Tonga Room and Hurricane Bar at the Fairmont San Francisco [source]

Tiki bars exist today as a result of American violence and colonialism in the South Pacific. Despite this, they are idyllic and peaceful spaces where you can sip on a tropical cocktail to escape from your everyday worries. The idealization and exotification of real places seem essential to the escapism of tiki bars, so how can we justify the revival they are experiencing today?

Tiki bars are an American creation that takes rum from the Caribbeans, imagery from the Pacific Islands, and food claiming to be from Asia to create the illusion of a tropical paradise on the continent. They are decorated with artificial waterfalls, bamboo and rattan furniture, statues vaguely depicting Polynesian deities, and lush artificial tropical plants. The word tiki itself originated in New Zealand to refer to a carving of a first man or a god. However, the word has been appropriated to describe “any Polynesian carving with a largely human form, exaggerated features, and a menacing visage,” most of which are created in the United States.

Ernest Raymond Beaumont Gantt opened the first tiki bar, Don the Beachcomber, in California in 1933. Gantt had traveled to the Caribbean and the South Pacific when he decided to “bring paradise” back to mainland America. Traveling to those islands was not common then, so Grantt was able to craft a fictional culture that mashed together various traditions and sold it as a unified vision to customers who never left the continent. He started mixing what he called Rhum Rhapsodies, which became extremely popular as Prohibition was just ending. By 1937, he had legally changed his name to Donn Beach, fully embracing the persona of the beachcomber.

The bottom half of a hand-drawn, hand-colored map of Polynesia. It is decorated with sea creatures, a shipwreck, and exoticized images of regional peoples. At bottom right sits a balding, light-skinned man with a mustache, facing left, alongside an overflowing basket of fruit and the logo of Don the Beachcomber.
Cover detail from Don the Beachcomber menu (1965) [source]

The tiki craze continued to grow in the coming decades. As World War II ended, soldiers returned from the South Pacific with stories about the people they encountered while militarizing the Oceanic islands. One of those veterans, James Michener, wrote Tales of the South Pacific, a collection of short stories based on his experience in Vanuatu. The book fueled the American obsession with the tropical islands, and its success led to adaptations into a musical and a movie. Around the same time, in 1959, Hawaii became a state. The subsequent lifting of travel restrictions and the relative ease of flying there made the tropical lifestyle an attainable possibility for many Americans. From there, in addition to the quintessential tiki bar, tiki-themed motels, bowling alleys, and apartment buildings were sprouting all over the United States.

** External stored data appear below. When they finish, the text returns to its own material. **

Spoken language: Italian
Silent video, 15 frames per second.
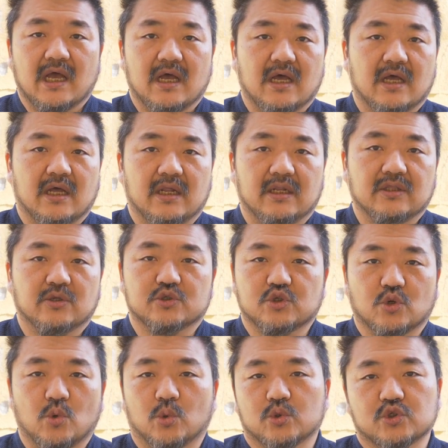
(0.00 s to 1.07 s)
eh, il
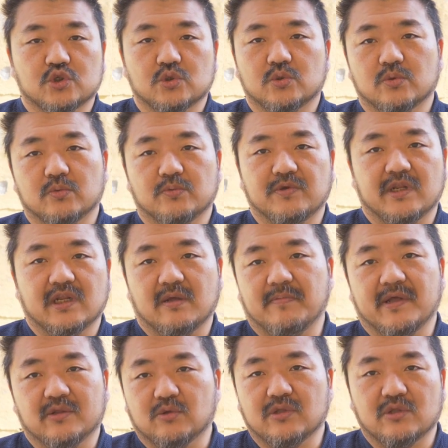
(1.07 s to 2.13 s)
nostro corso viene
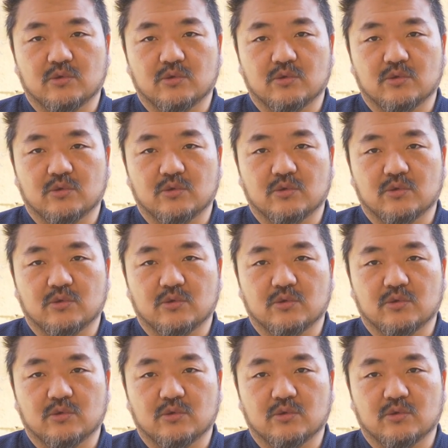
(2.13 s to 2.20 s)
aperto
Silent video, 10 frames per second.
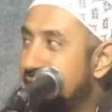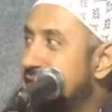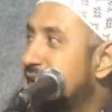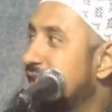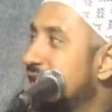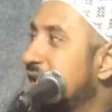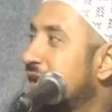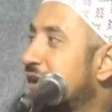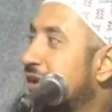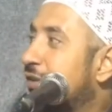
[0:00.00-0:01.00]
menjadi
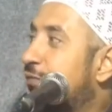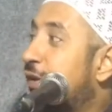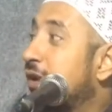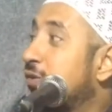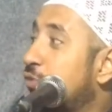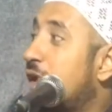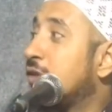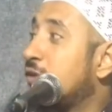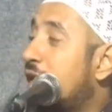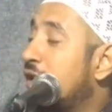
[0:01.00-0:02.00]
fardu
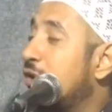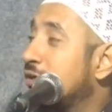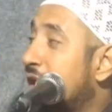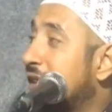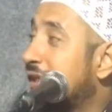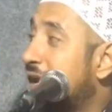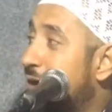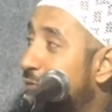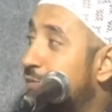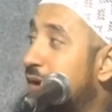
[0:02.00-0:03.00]
atau anggota
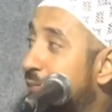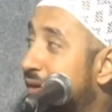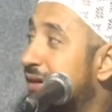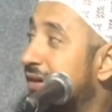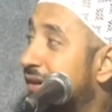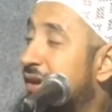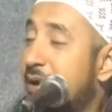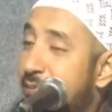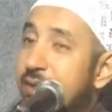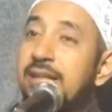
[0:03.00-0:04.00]
tayamum yang per,
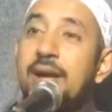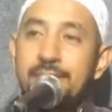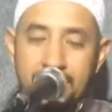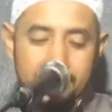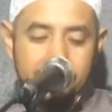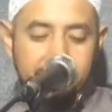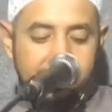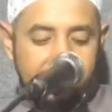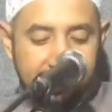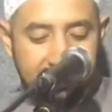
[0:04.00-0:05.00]
pertama
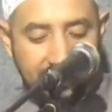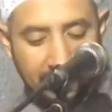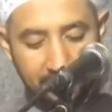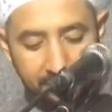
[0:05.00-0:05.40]
hmm.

Americans created tiki culture for Americans, doing with Polynesian culture what they did to the word tiki itself: removing it from its context and using it as a prop to create an undefined exotic paradise. Yet, those problematic roots seem distant to us today as tiki experiences a revival. First, it was always just a show—the tiki bar was never meant to accurately portray the atmosphere and flavor of actual tropical islands but create a distinct fictional world where Americans could play at being on vacation. Second, tiki has also become a subculture of its own. Today, tiki revivalists try to recreate the distinctive, retro-American culture of tiki bars from the 1940s and 1950s. They are not appropriating Polynesian artifacts and practices that inspired the original movement but rather the fictionalized culture that resulted from the amalgamation of Polynesian, Caribbean, and Asian cultures.

Those two excuses do not absolve the revivalists. They are still participating in (and actively trying to revive) a movement that turned religious Polynesian imagery into mass-produced receptacles for rum concoctions. Even so, tiki revivalism need not be seen as problematic. Appropriation is not essential to it, so you can escape in the comfort of your next Mai Tai without any guilt. But understanding why takes us through a little more history.

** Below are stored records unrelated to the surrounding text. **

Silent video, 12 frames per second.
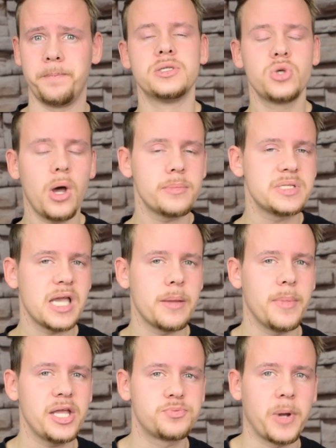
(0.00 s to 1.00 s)
So haben sie ein
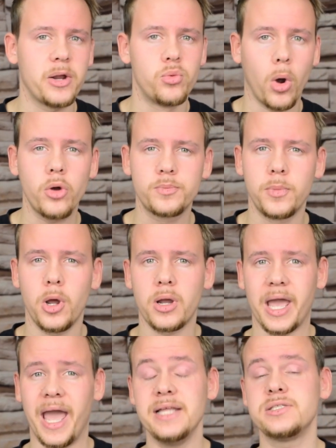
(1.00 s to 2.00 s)
Match bei
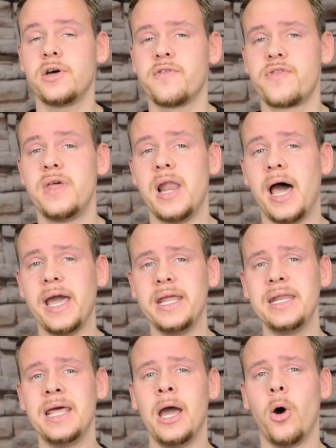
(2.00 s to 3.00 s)
Roadblock End of the
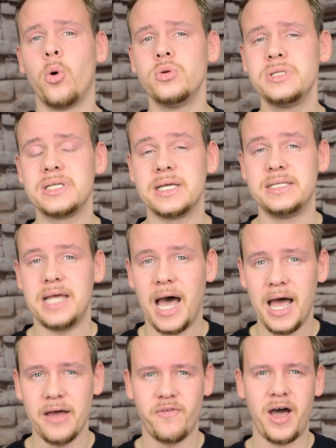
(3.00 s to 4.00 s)
Line und
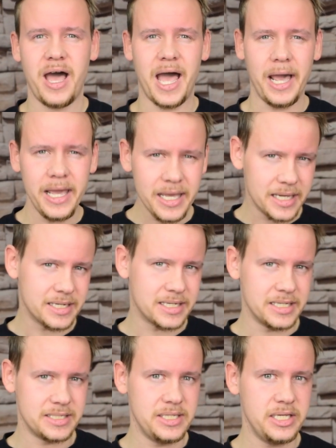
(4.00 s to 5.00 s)
da war
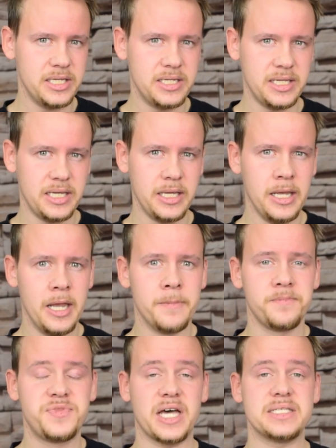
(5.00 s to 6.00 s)
eigentlich die Idee,
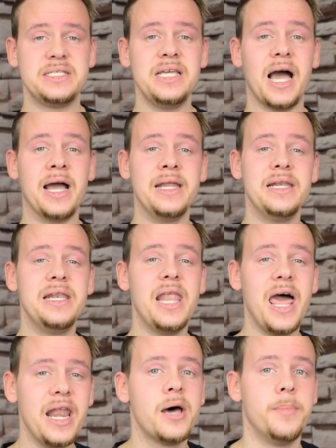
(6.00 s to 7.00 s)
dass sie ein
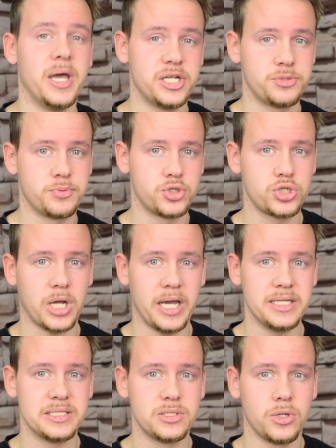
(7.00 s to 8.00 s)
Ladder-Match
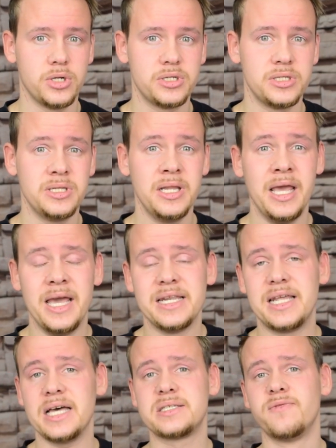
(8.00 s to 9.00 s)
bestreiten sollten.
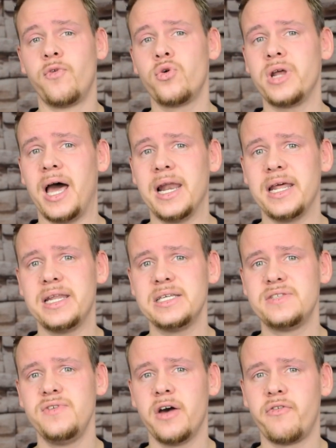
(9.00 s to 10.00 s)
Das wurde
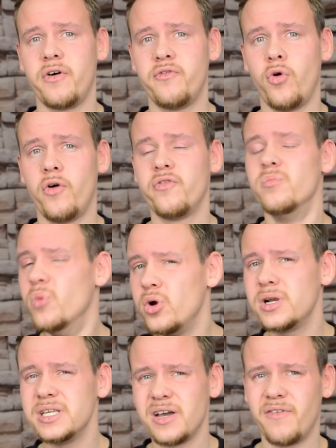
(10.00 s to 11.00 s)
allerdings wieder verworfen,
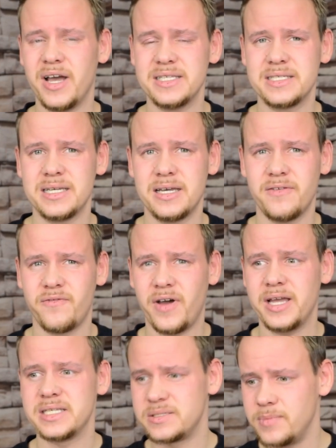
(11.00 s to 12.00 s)
möglicherweise
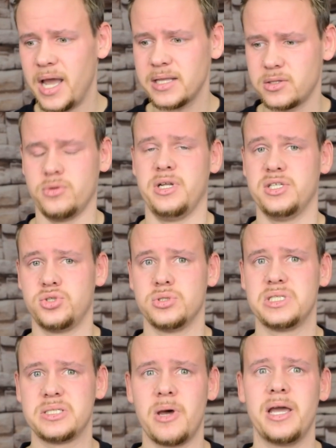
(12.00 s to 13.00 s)
weil SmackDown jetzt schon
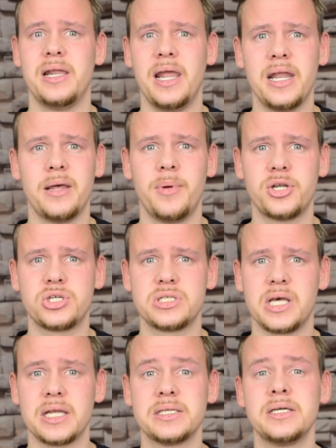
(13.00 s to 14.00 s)
zwei
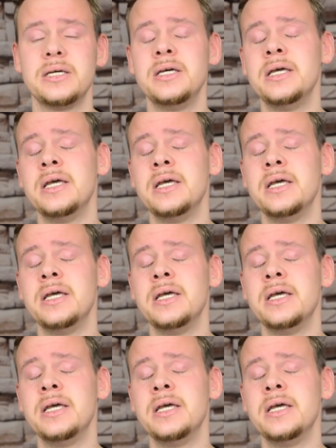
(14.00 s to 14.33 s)
Ladder-Matches hatte.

The Comforts of Escapism: Tiki and Kitsch

Tiki bars were first popularized in Los Angeles, far from the tropical islands they claim to mimic. Transporting the customers from the busy streets of Los Angeles to a quiet Polynesian beach requires nothing short of a spectacle. Martin Cate, owner of the San Francisco tiki bar Smuggler’s Cove, writes that contrast enhances the sense of escape: dramatic shifts from innocuous exteriors to extravagant interiors or from urban settings to tropical gardens.

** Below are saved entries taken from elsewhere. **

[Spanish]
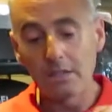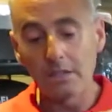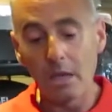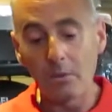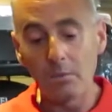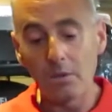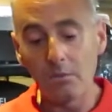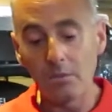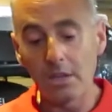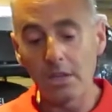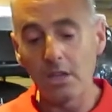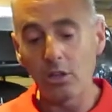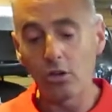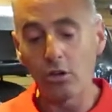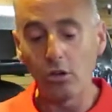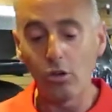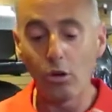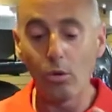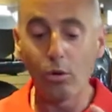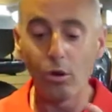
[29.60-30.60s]
También viene
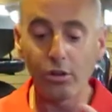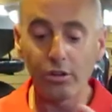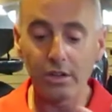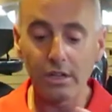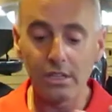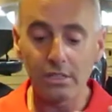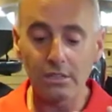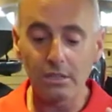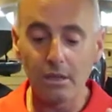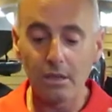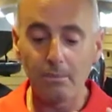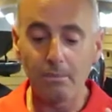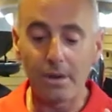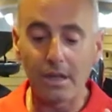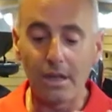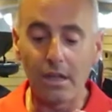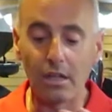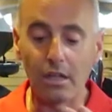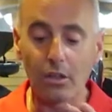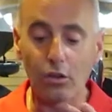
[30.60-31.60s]
con los bornes,
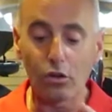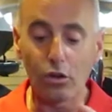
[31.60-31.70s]
para,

It is no coincidence, then, that tiki bars thrived next to Hollywood. Before opening his bar, Donn Beach worked as a technical advisor for films set in the South Pacific, where memorabilia from his travels became movie props. This air of inauthenticity is why tiki bars are sometimes considered kitsch. Kitsch is hard to define, but it is often associated with decorative objects that evoke cheap and false emotions, especially when those objects are superficial imitations of something real. For example, “Live Laugh Love” signs used as home décor are kitsch because there is something naive and sweet about being uplifted by those three words. 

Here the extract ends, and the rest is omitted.